Don't allow super long words if there is a word length maximum

(Helperhaps) #1

I got an invalid title alert when i create a topic. DIg into the code i found it raised by TextSentinel class. And I have already read this There is a related method in the class.

  def seems_unpretentious?
    # Don't allow super long words if there is a word length maximum
    @opts[:max_word_length].blank? || @text.split(/\s|\/|-|\./).map(&:size).max <= @opts[:max_word_length]

I understand what it means. But for other language such as Chinese or Japanese whose word is not splited by blank or something about the patern.

Besides SiteSetting.title_max_word_length’s value is 0 when i leave it blank in the setting panel, so the expression @opts[:max_word_length].blank? is always true. it is meaningless.

My users use Chinese more, So I have to set SiteSetting.title_max_word_length as same value as SiteSetting.title_max_topic_title_length to make it work.

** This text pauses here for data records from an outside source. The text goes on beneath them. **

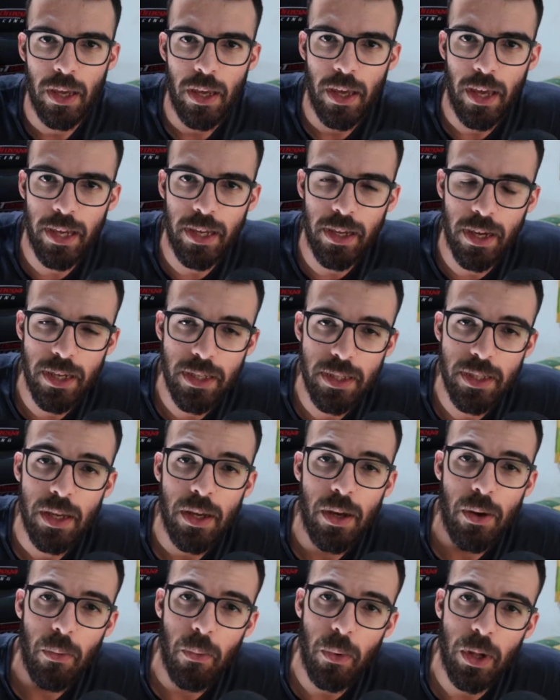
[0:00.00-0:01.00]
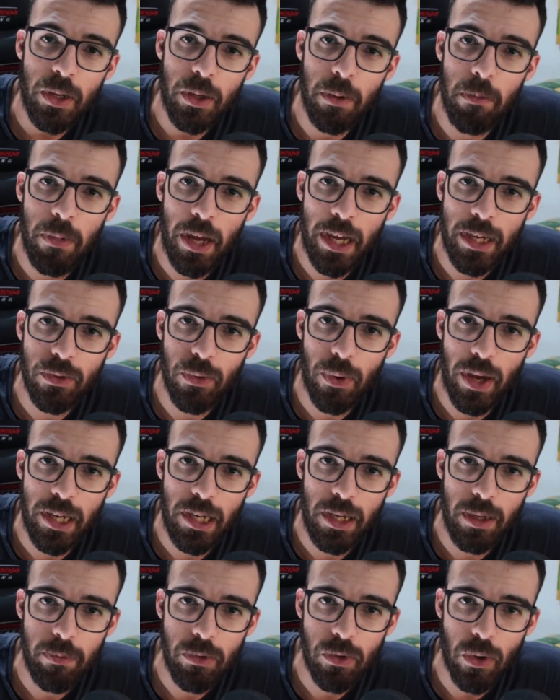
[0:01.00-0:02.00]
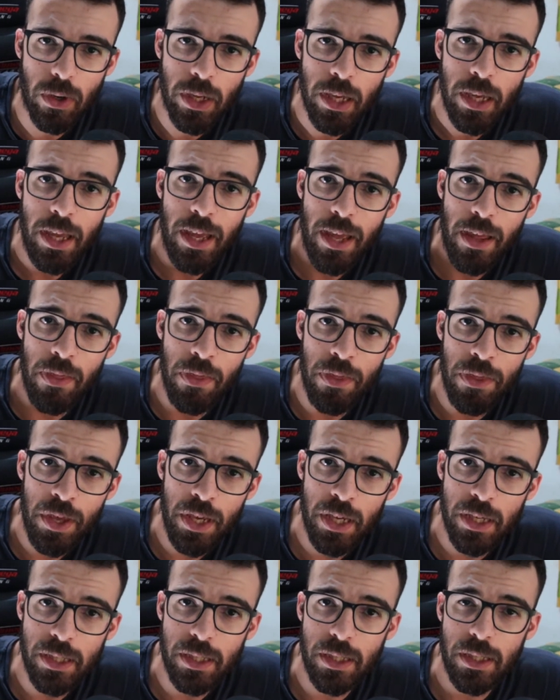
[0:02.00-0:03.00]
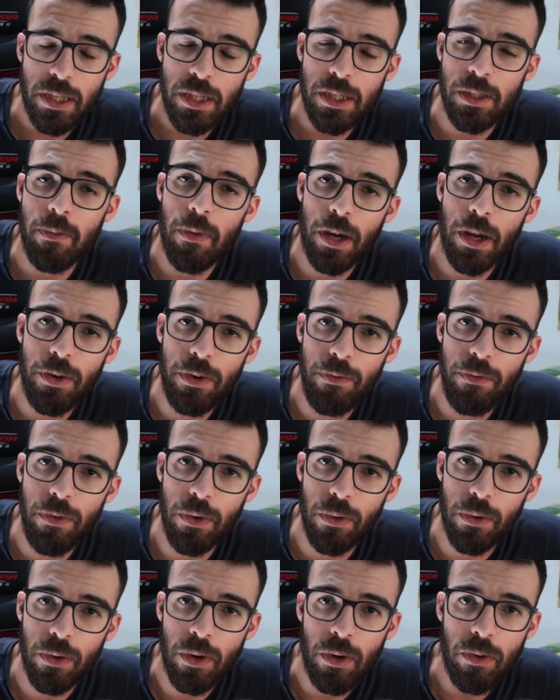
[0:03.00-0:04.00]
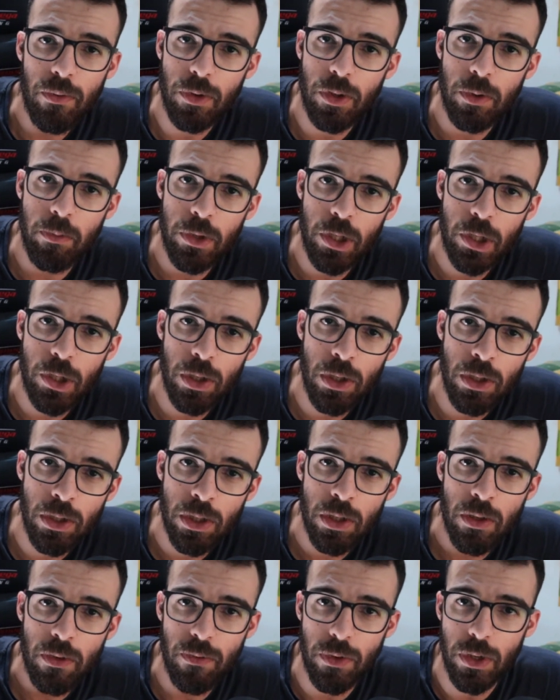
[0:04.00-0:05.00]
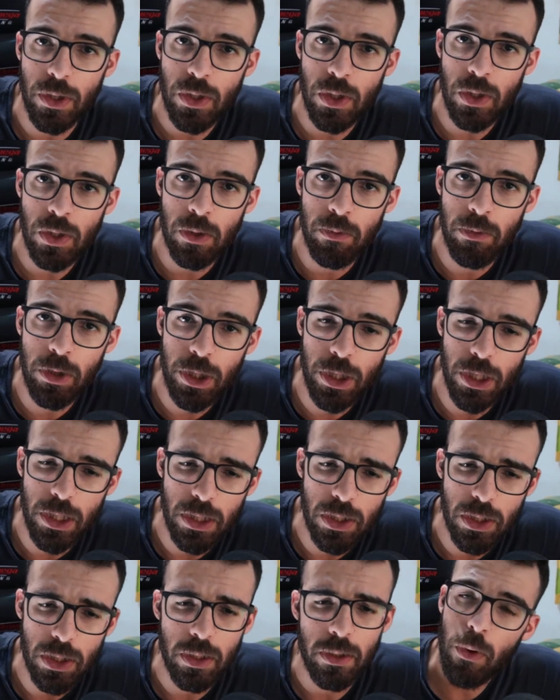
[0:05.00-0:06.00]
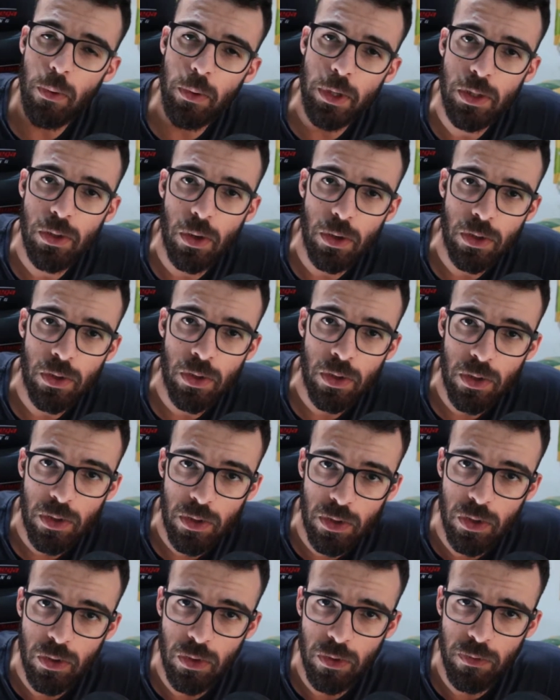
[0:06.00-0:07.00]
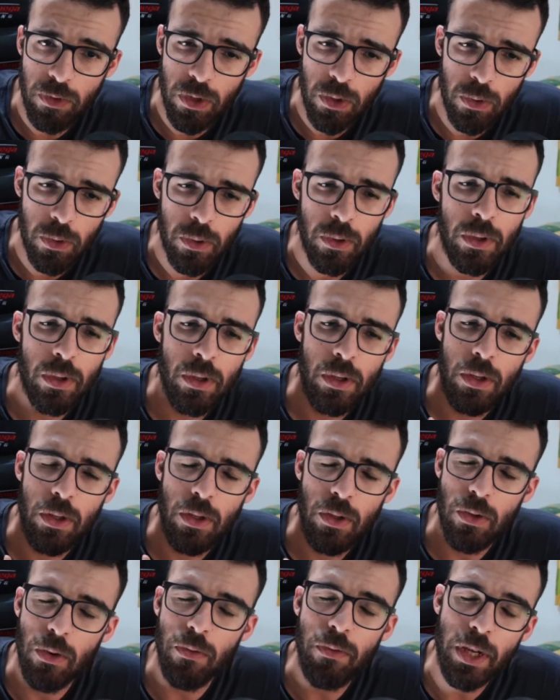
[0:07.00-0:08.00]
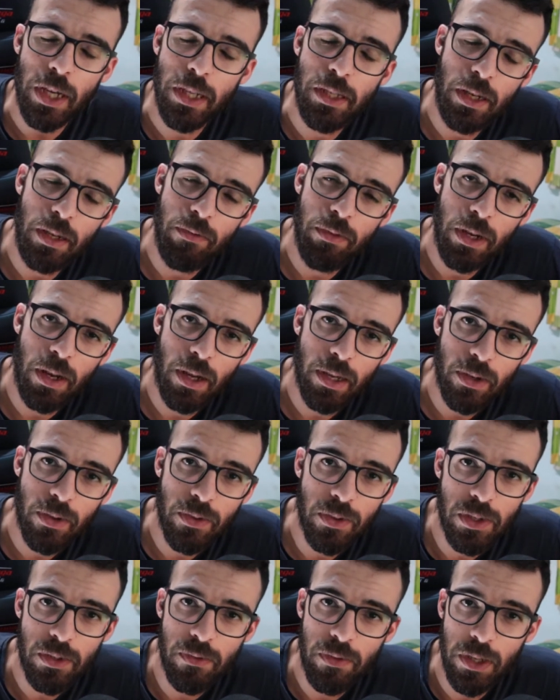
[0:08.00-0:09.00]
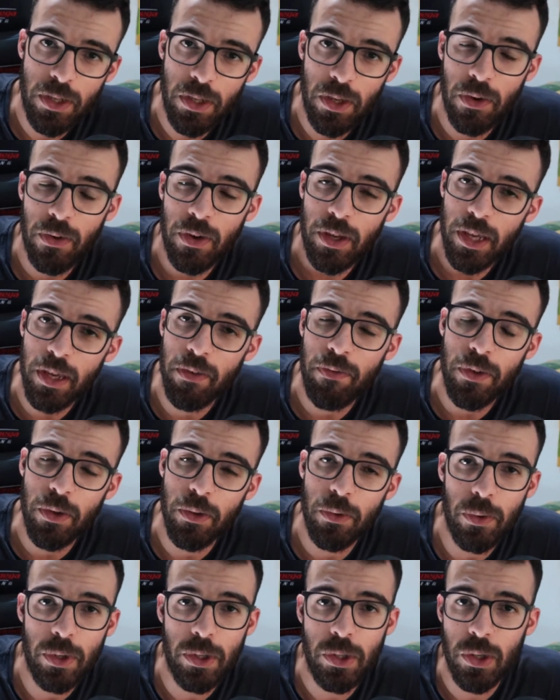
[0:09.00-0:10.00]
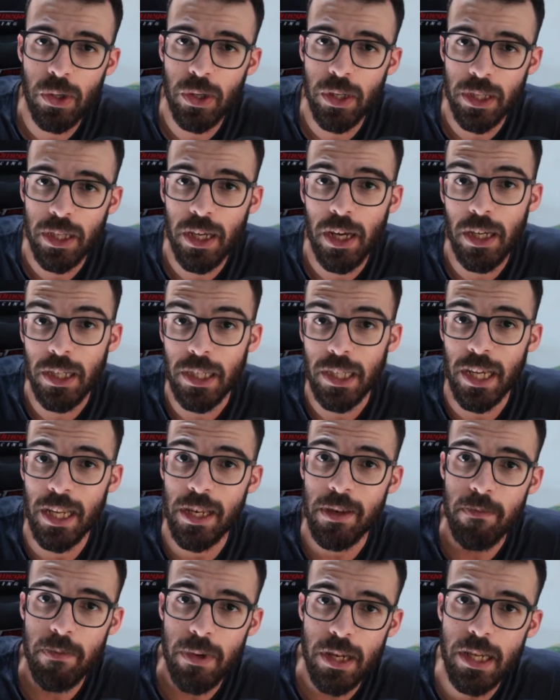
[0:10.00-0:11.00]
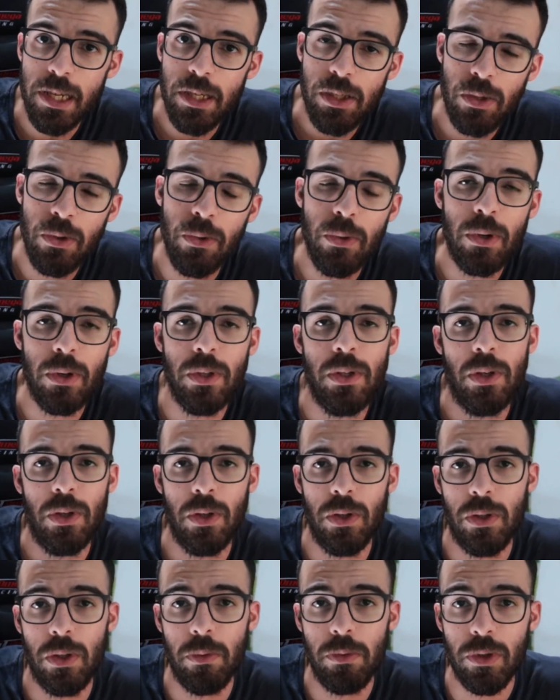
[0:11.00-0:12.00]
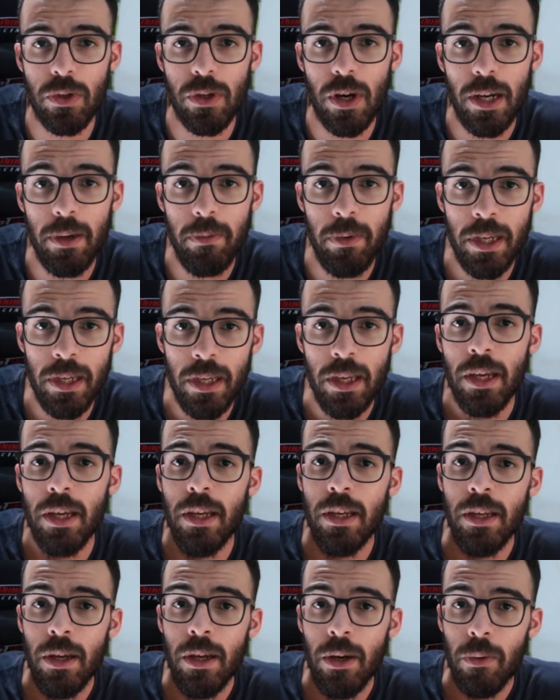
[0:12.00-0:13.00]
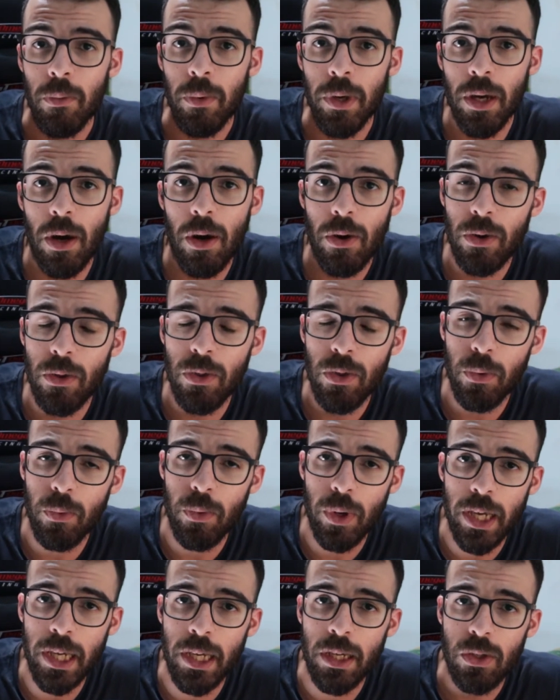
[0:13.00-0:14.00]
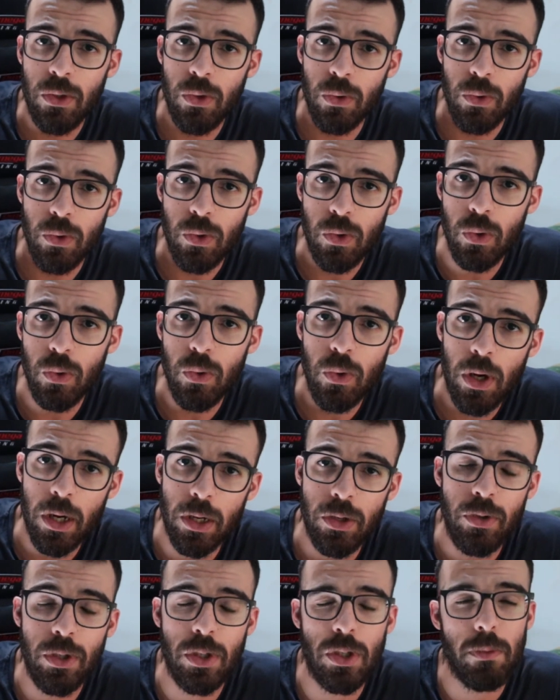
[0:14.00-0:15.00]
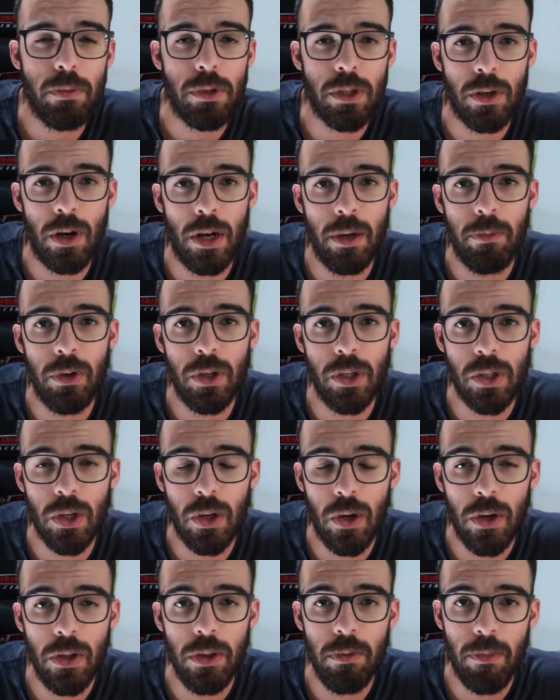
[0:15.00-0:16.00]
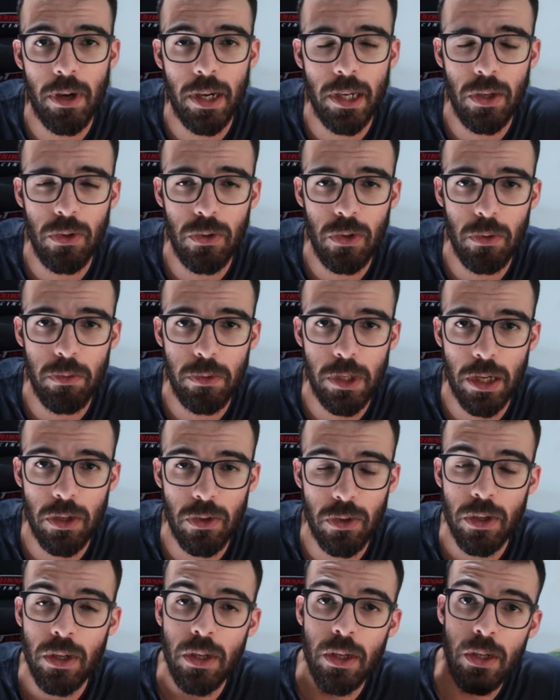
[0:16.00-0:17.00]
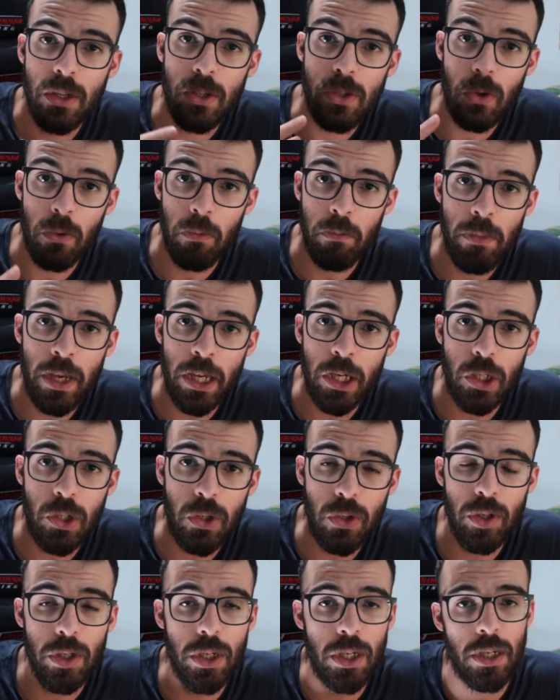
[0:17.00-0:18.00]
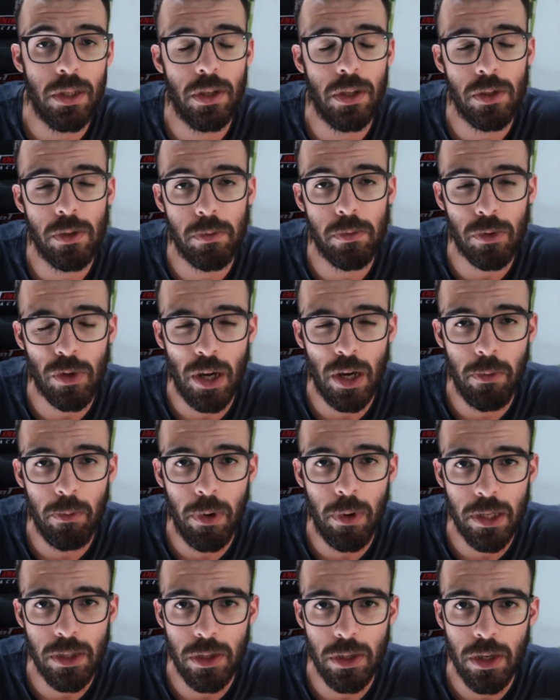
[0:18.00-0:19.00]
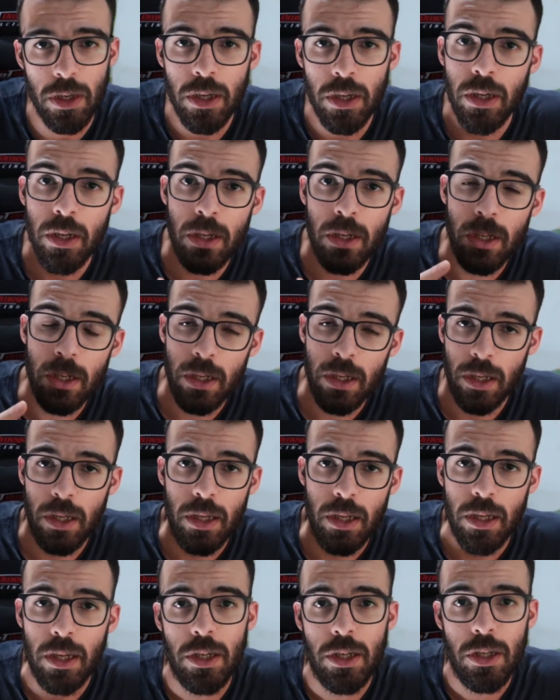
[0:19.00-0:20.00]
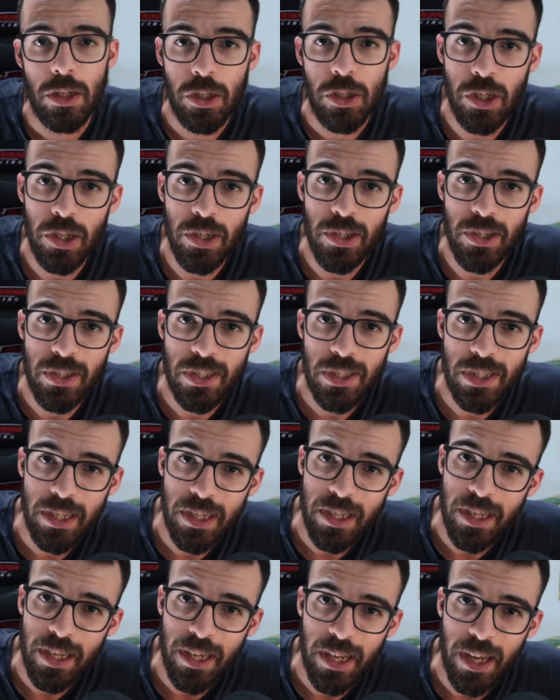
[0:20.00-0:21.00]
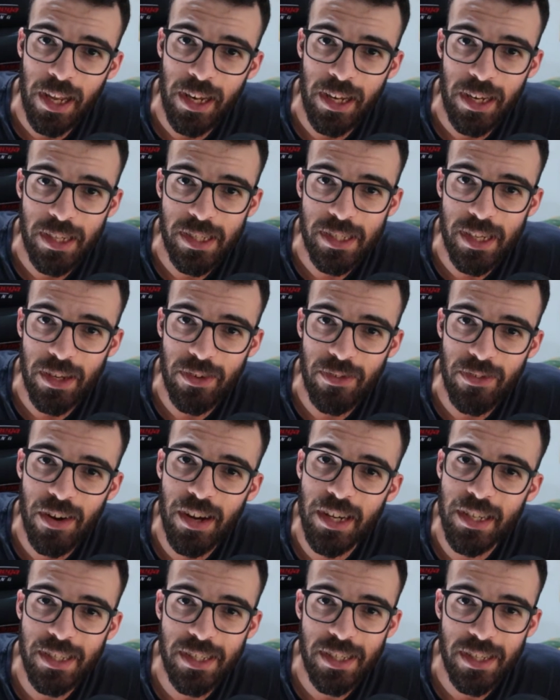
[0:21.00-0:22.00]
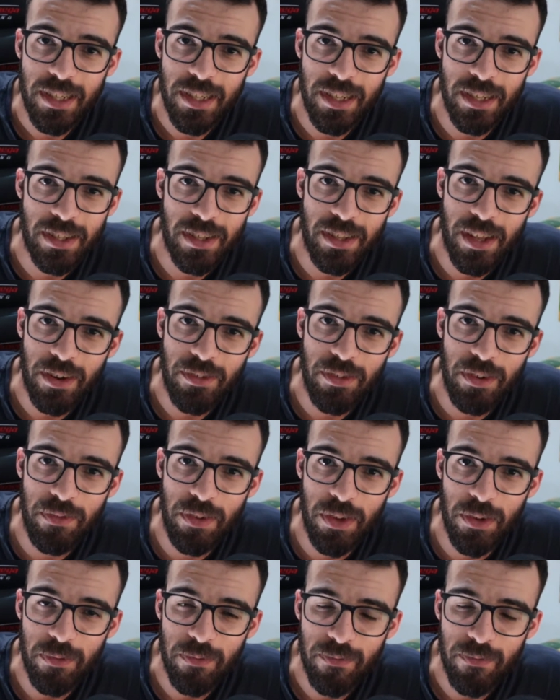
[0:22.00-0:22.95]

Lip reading: Hey guys, welcome back to our Lip Talk, and this is my review for The Mitchells versus The Machines. Before we start this review, don't forget to leave a like on this video if you do enjoy it, guys, and please do consider subscribing. We are on the way to 200 subscribers on my YouTube channel, so make sure you hit that subscriber button. Cheers, and let's get right into that review.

Is there some other way to solve it?

(Sam Saffron) #2

@fantasticfears any idea what to do here?

(Erick Guan) #3

For CJK, it is meaningless. Word segmentation algorithm would happily chops a sentence into characters and words whenever it can. Without understanding the sentences, I’m afraid it’s not easy to identify good/bad word.

3 ways to disable it:

  1. Put some locale check
  2. Put a comment about how to disable it by setting the value to the same as topic length.
  3. Add another setting to disable it.

The latter two is much better. Although locale-based site settings should be introduced at some moment for convenience.

BTW, if my mentor @tgxworld agrees, I could ask some pointers about how this can be done at some moment in June:

(Helperhaps) #4

How about just enabling it when all the characters in title is consisted of ASCII code?

(Erick Guan) #5

I think would have to wait until introducing some Unicode filtering libraries instead of regex. I could take this for 1.6 and Unicode username.

It doesn’t make much sense for checking the ascii part within the Chinese sentences. The only possible use case is a multilingual forum which might need such checks based on the title sequences (still, shouldn’t look into ascii sequences in the Chinese sentences for example)